#### [What you will do]
For the records that follow, restate each one word for word and leave the images behind.

#### [Exercise data]
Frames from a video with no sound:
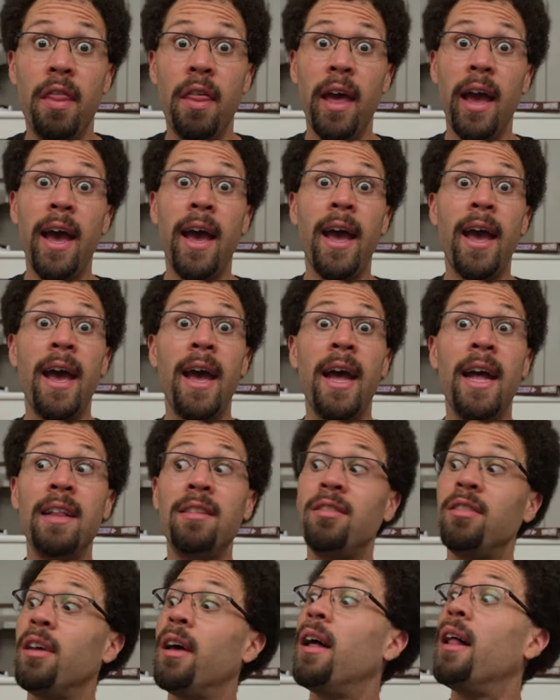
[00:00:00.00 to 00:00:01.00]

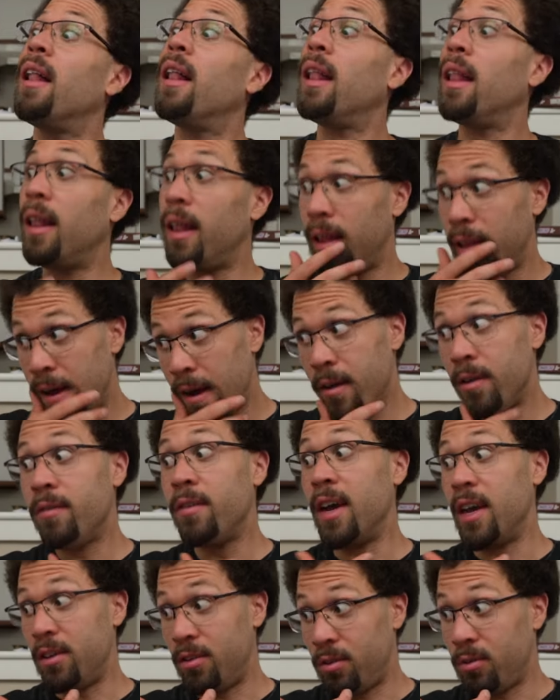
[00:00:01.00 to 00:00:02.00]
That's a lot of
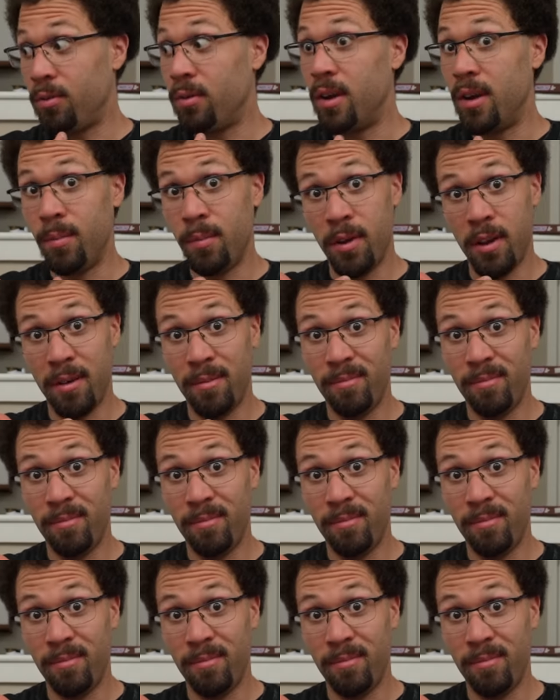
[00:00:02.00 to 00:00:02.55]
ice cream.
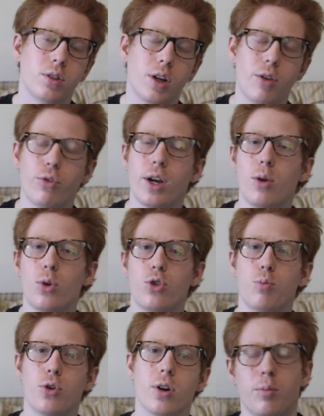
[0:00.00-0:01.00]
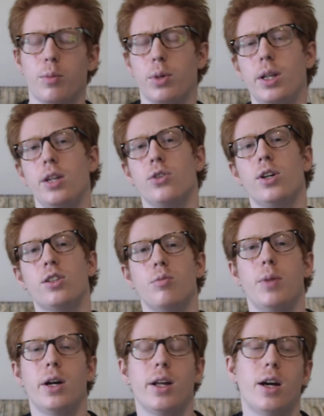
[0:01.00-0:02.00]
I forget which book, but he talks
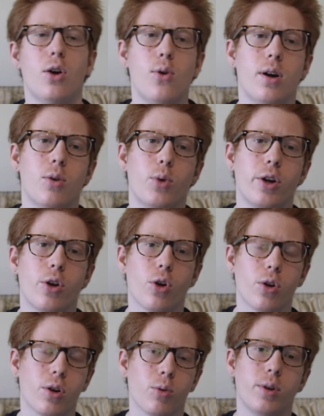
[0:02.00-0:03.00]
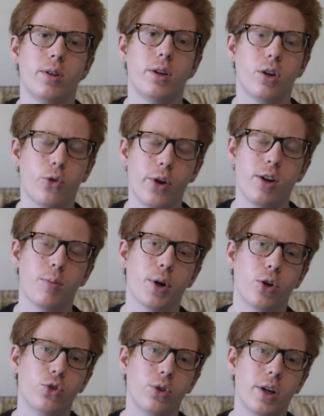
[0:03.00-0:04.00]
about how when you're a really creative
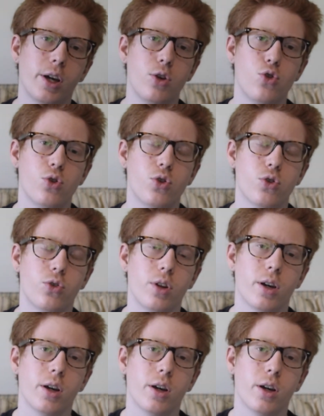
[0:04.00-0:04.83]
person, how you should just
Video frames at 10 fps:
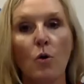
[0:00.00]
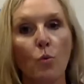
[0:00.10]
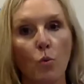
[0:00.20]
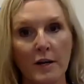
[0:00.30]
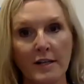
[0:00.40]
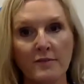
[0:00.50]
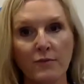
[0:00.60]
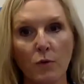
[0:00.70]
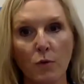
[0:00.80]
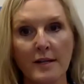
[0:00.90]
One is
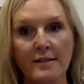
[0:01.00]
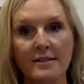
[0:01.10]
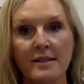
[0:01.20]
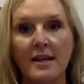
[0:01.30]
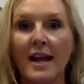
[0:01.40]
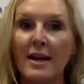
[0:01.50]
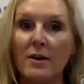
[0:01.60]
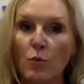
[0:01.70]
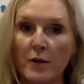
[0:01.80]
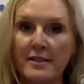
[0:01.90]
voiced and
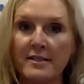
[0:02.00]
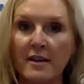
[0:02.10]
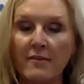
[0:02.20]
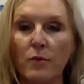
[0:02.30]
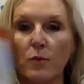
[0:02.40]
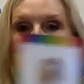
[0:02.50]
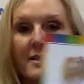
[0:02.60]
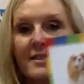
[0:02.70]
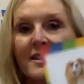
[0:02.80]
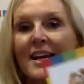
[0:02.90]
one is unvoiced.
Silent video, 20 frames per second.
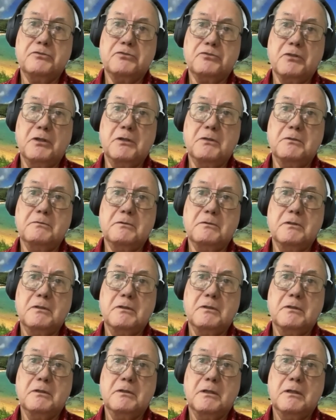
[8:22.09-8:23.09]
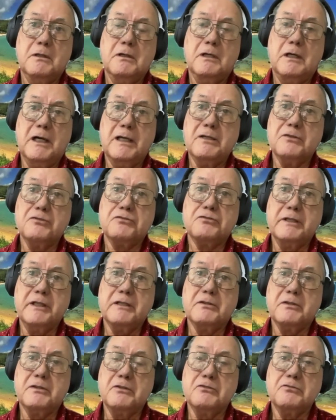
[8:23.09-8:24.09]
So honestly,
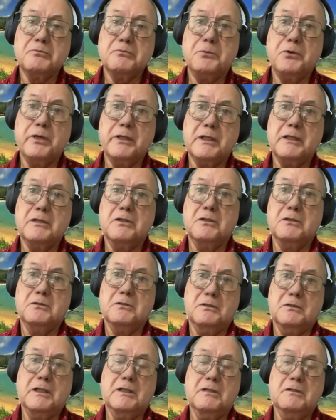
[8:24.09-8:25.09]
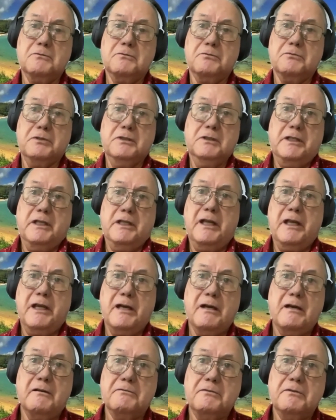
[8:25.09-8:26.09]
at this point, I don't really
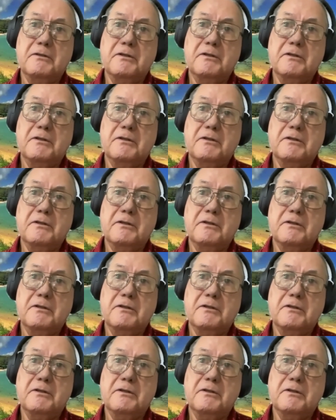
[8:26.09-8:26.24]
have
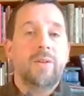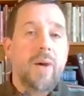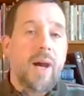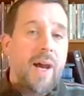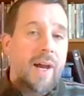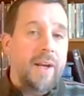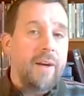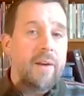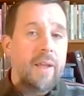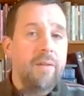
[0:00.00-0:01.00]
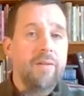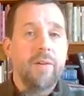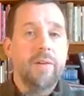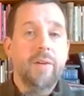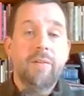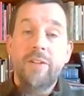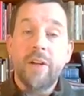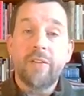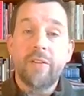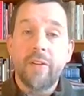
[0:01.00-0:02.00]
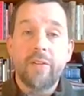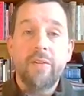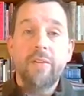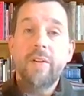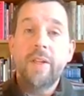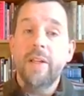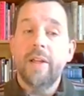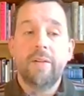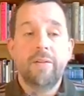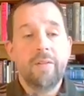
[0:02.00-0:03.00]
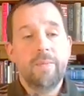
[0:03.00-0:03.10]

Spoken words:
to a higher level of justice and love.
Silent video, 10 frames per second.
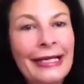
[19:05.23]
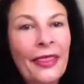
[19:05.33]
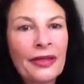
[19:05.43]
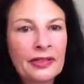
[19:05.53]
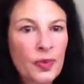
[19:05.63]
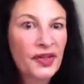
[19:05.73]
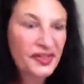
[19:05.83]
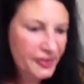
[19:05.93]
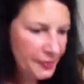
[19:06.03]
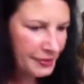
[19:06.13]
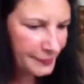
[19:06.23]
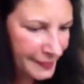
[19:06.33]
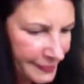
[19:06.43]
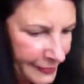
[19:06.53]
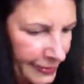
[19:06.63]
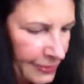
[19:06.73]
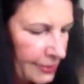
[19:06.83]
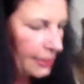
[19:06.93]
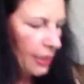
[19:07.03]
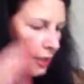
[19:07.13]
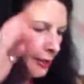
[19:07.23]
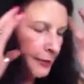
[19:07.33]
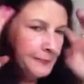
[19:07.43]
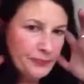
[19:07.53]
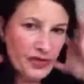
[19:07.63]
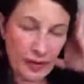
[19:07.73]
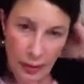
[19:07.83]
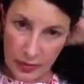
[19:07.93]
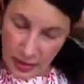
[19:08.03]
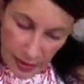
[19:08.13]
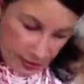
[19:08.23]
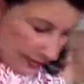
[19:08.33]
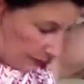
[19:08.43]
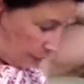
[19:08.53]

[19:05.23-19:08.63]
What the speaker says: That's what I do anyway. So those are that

#### [Reply to the task]
Frames from a video with no sound:
[00:00:00.00 to 00:00:01.00]

[00:00:01.00 to 00:00:02.00]
That's a lot of
[00:00:02.00 to 00:00:02.55]
ice cream.
[0:00.00-0:01.00]
[0:01.00-0:02.00]
I forget which book, but he talks
[0:02.00-0:03.00]
[0:03.00-0:04.00]
about how when you're a really creative
[0:04.00-0:04.83]
person, how you should just
Video frames at 10 fps:
[0:00.00]
[0:00.10]
[0:00.20]
[0:00.30]
[0:00.40]
[0:00.50]
[0:00.60]
[0:00.70]
[0:00.80]
[0:00.90]
One is
[0:01.00]
[0:01.10]
[0:01.20]
[0:01.30]
[0:01.40]
[0:01.50]
[0:01.60]
[0:01.70]
[0:01.80]
[0:01.90]
voiced and
[0:02.00]
[0:02.10]
[0:02.20]
[0:02.30]
[0:02.40]
[0:02.50]
[0:02.60]
[0:02.70]
[0:02.80]
[0:02.90]
one is unvoiced.
Silent video, 20 frames per second.
[8:22.09-8:23.09]
[8:23.09-8:24.09]
So honestly,
[8:24.09-8:25.09]
[8:25.09-8:26.09]
at this point, I don't really
[8:26.09-8:26.24]
have
[0:00.00-0:01.00]
[0:01.00-0:02.00]
[0:02.00-0:03.00]
[0:03.00-0:03.10]

Spoken words:
to a higher level of justice and love.
Silent video, 10 frames per second.
[19:05.23]
[19:05.33]
[19:05.43]
[19:05.53]
[19:05.63]
[19:05.73]
[19:05.83]
[19:05.93]
[19:06.03]
[19:06.13]
[19:06.23]
[19:06.33]
[19:06.43]
[19:06.53]
[19:06.63]
[19:06.73]
[19:06.83]
[19:06.93]
[19:07.03]
[19:07.13]
[19:07.23]
[19:07.33]
[19:07.43]
[19:07.53]
[19:07.63]
[19:07.73]
[19:07.83]
[19:07.93]
[19:08.03]
[19:08.13]
[19:08.23]
[19:08.33]
[19:08.43]
[19:08.53]

[19:05.23-19:08.63]
What the speaker says: That's what I do anyway. So those are that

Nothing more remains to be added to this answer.